New 15 gal setup from MTS. Good folks. Don't tell them that I'm planning on cutting a big hole in it though. Decided to go with an in-tank TBI pump. Waiting on fittings and such to do that. Thought about modifying the stock sending unit and mounting the pump to that, but the fuel and "return" lines are just too small (5/16" fuel and 1/4" return).
[gender identification joke goes here]
Made myself a tubing straightener. 1 1/2" sliding door rollers are about the right size, 5/16" across the inside, but I'm using 3/8" fuel line, so I went with nylon ones. Works awesome. $16 in rollers and some scrap angle iron versus $200 for a commercial one.
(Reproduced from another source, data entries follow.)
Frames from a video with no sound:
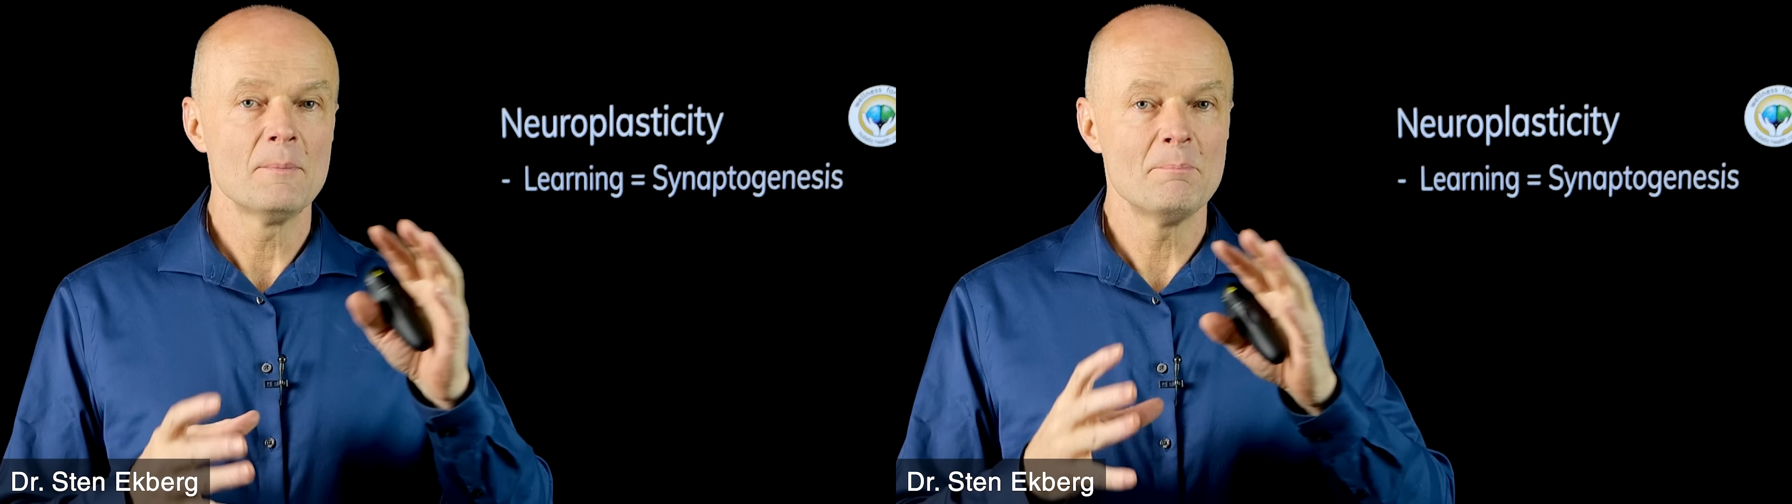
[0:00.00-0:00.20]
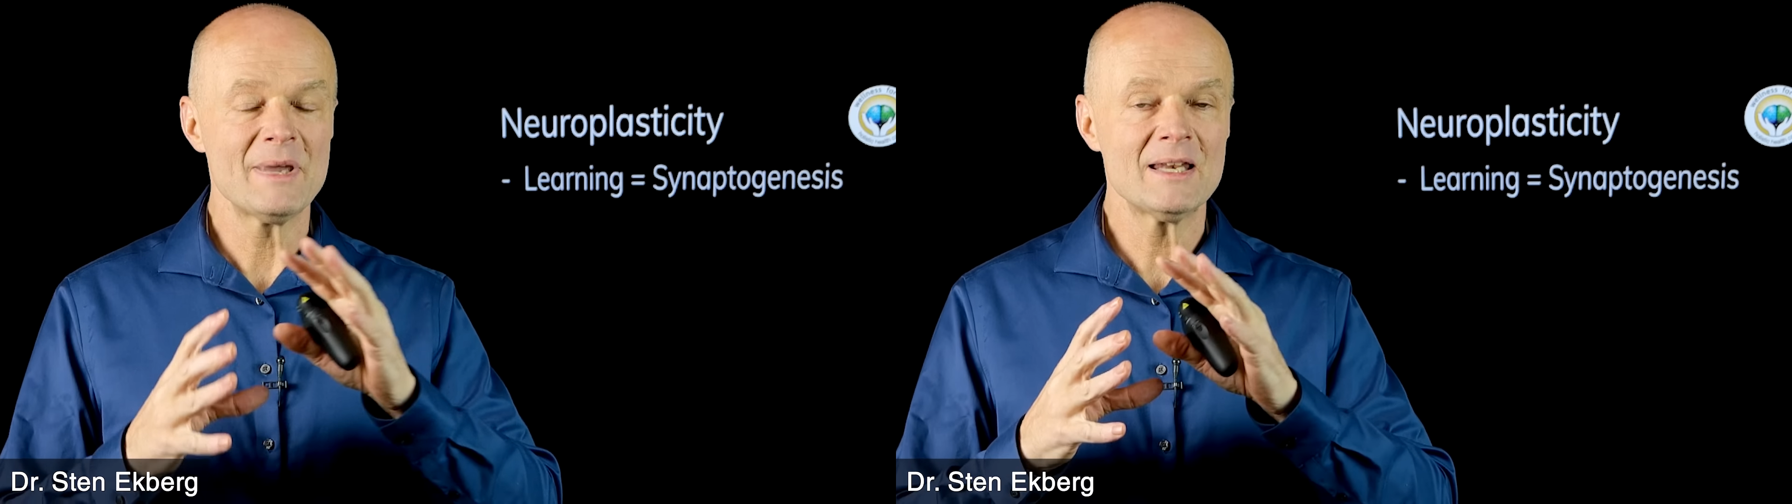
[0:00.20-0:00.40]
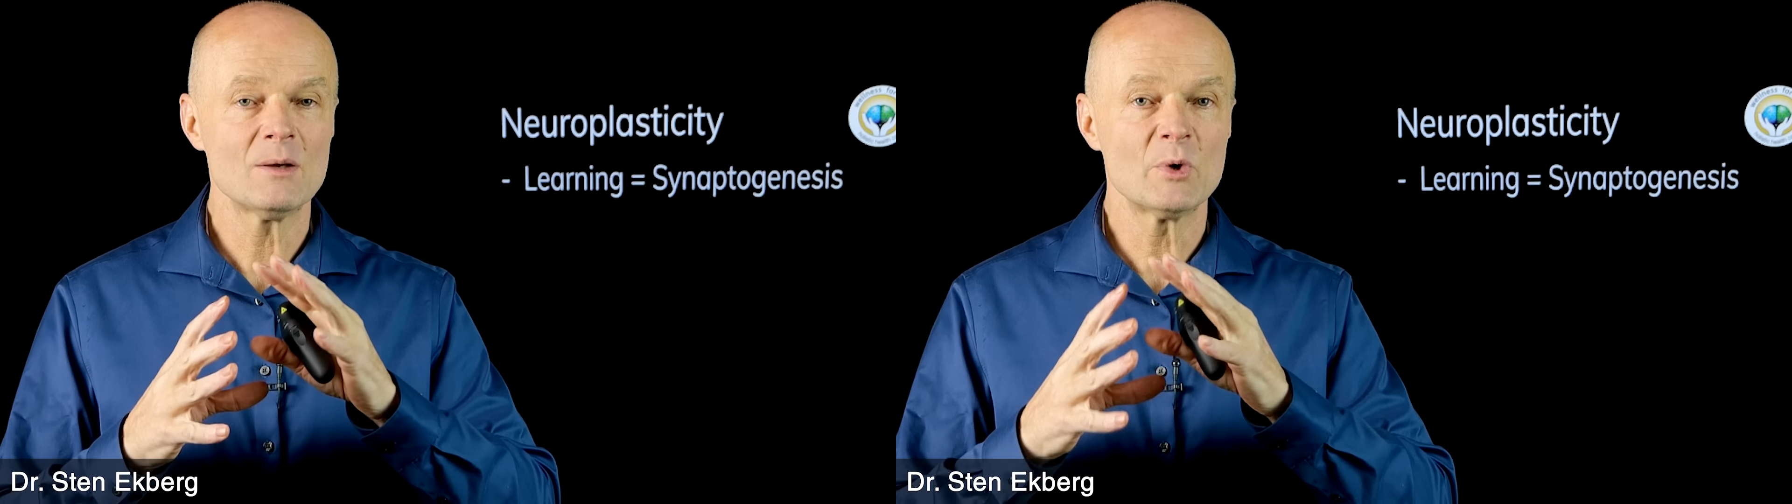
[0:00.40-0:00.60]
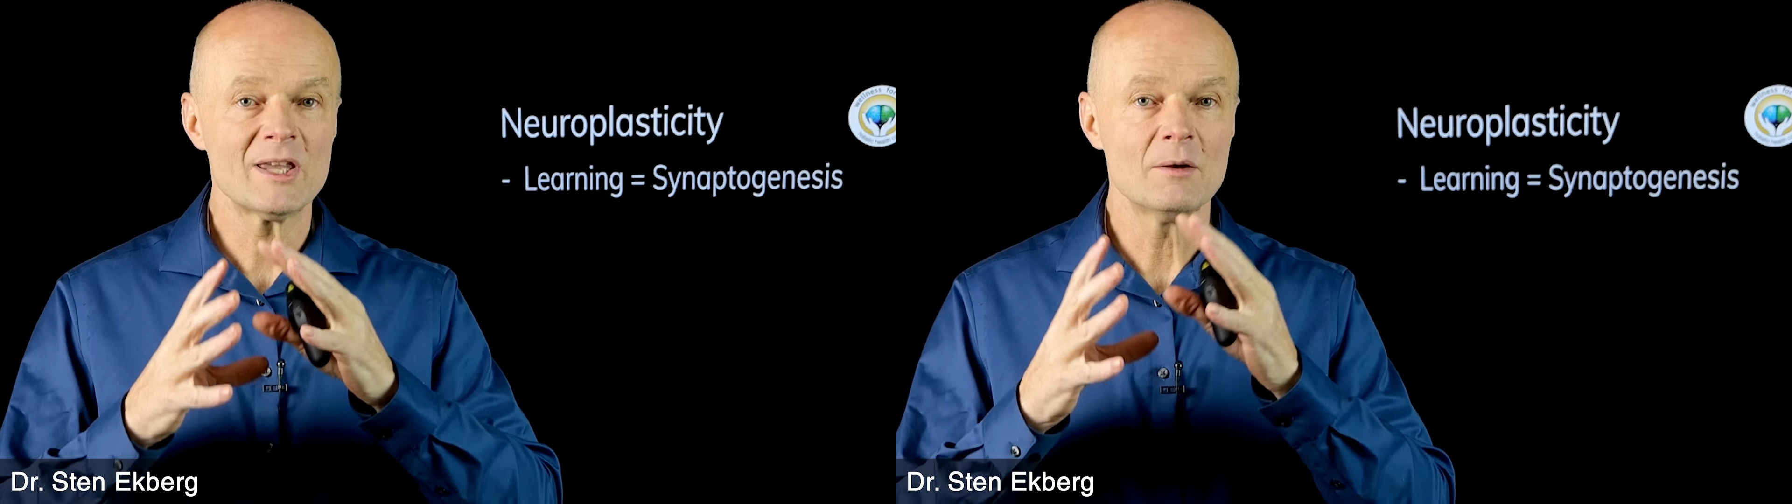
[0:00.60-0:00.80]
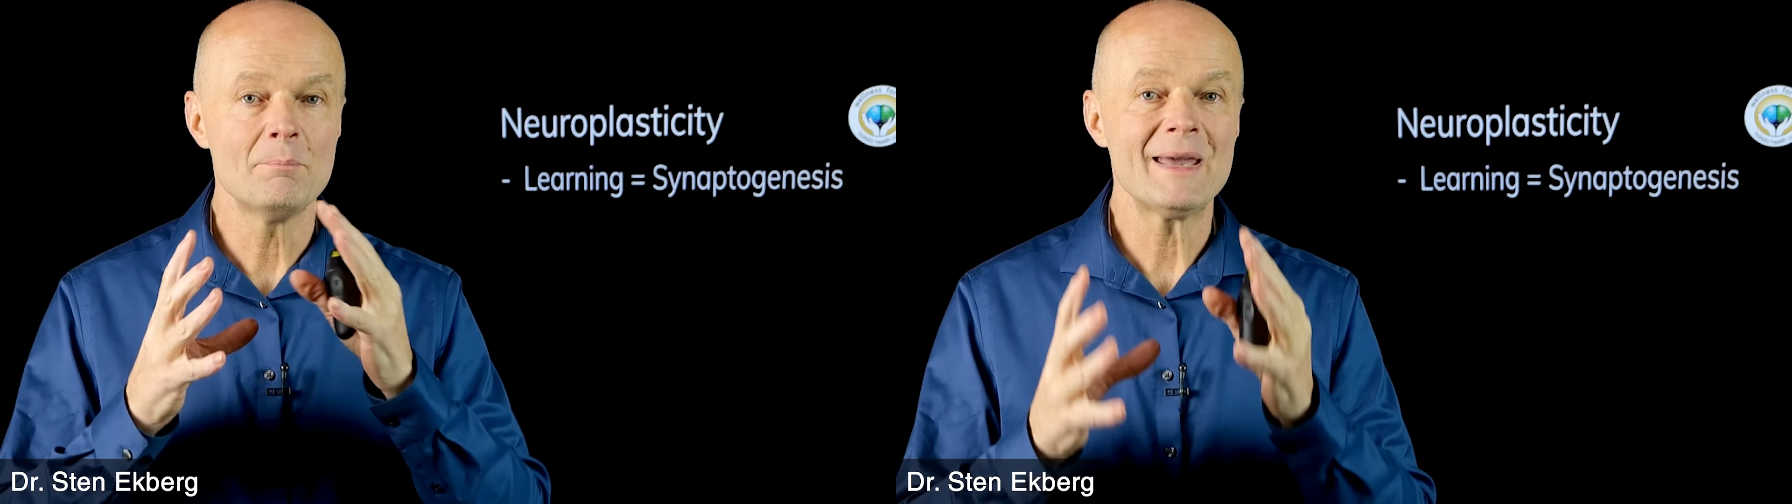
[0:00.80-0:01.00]
meaning we
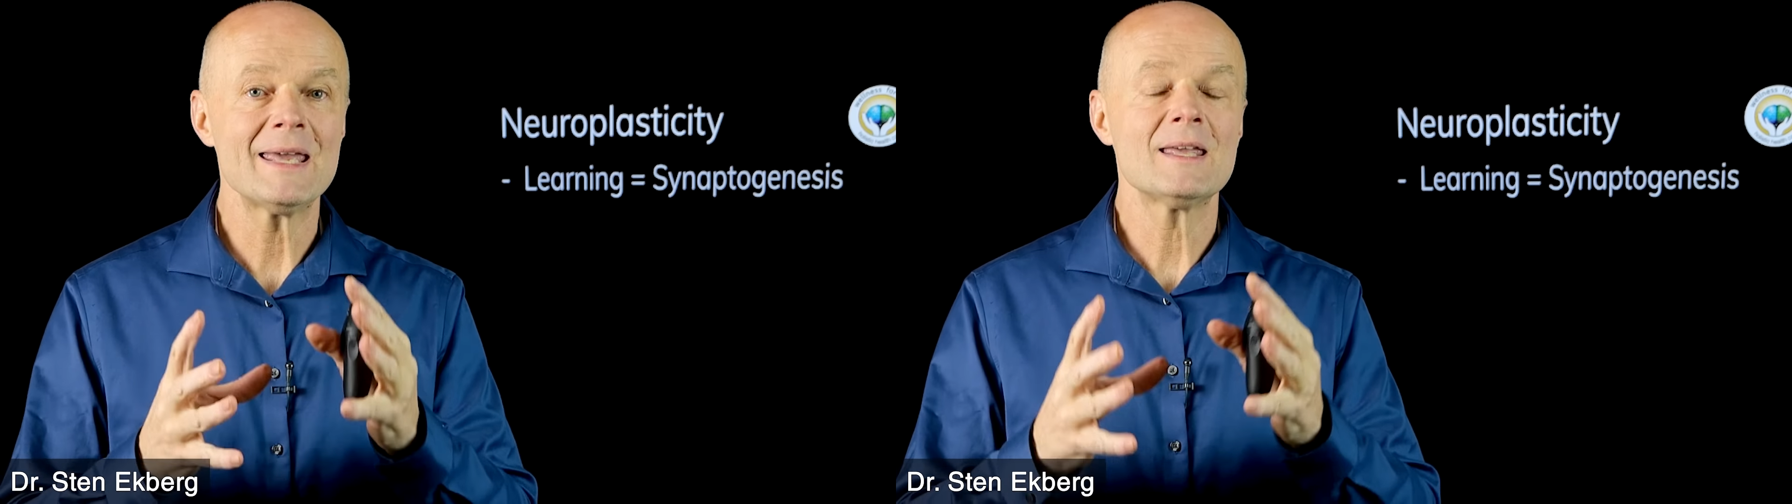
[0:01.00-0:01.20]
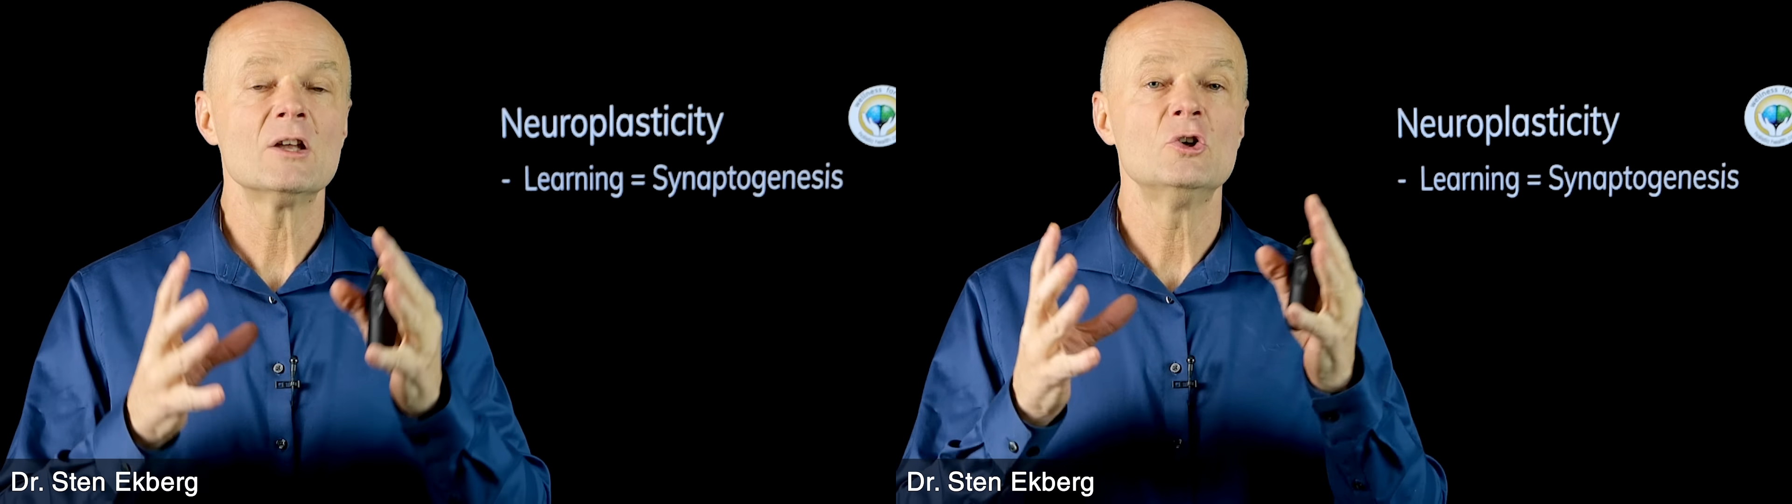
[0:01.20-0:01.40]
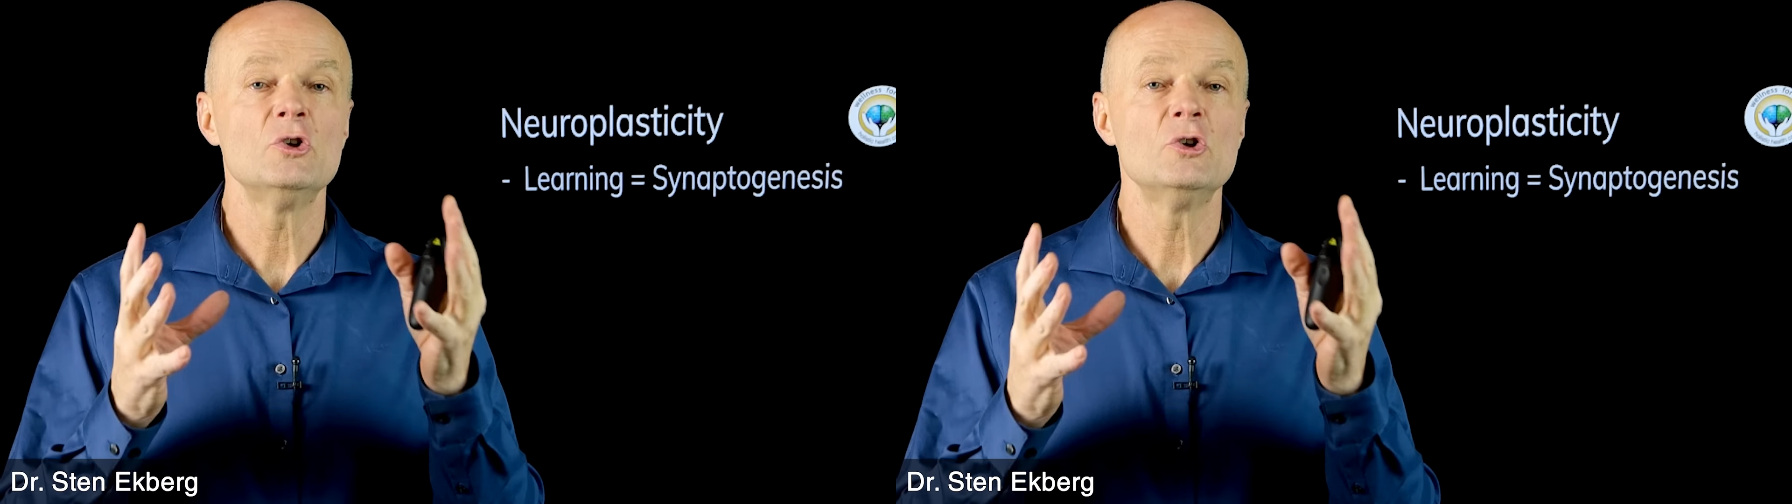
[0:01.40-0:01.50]
can make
Yeah, I'll take the DIY route any day.
Bent up the fuel and return lines. Hey, are those new headers too? Sweet!
Had to go on top of the frame rail most of the way to get out of the way of the exhaust. I love this green PolyArmor stuff. Easy to bend, won't rust, cheap. My goal with the fuel lines is to have zero rubber lines. -6an braided for all the flexy bits. Tube nuts and sleeves plus a 37* flare converts the steel line to -6an. Cheapo Summit 37* flare tool works perfectly with the PolyArmor line, just don't use it on stainless.
Finishing up the fuel and brake hardlines this week (waiting on more stainless hold downs and rivnuts). Then I'll mod the tank.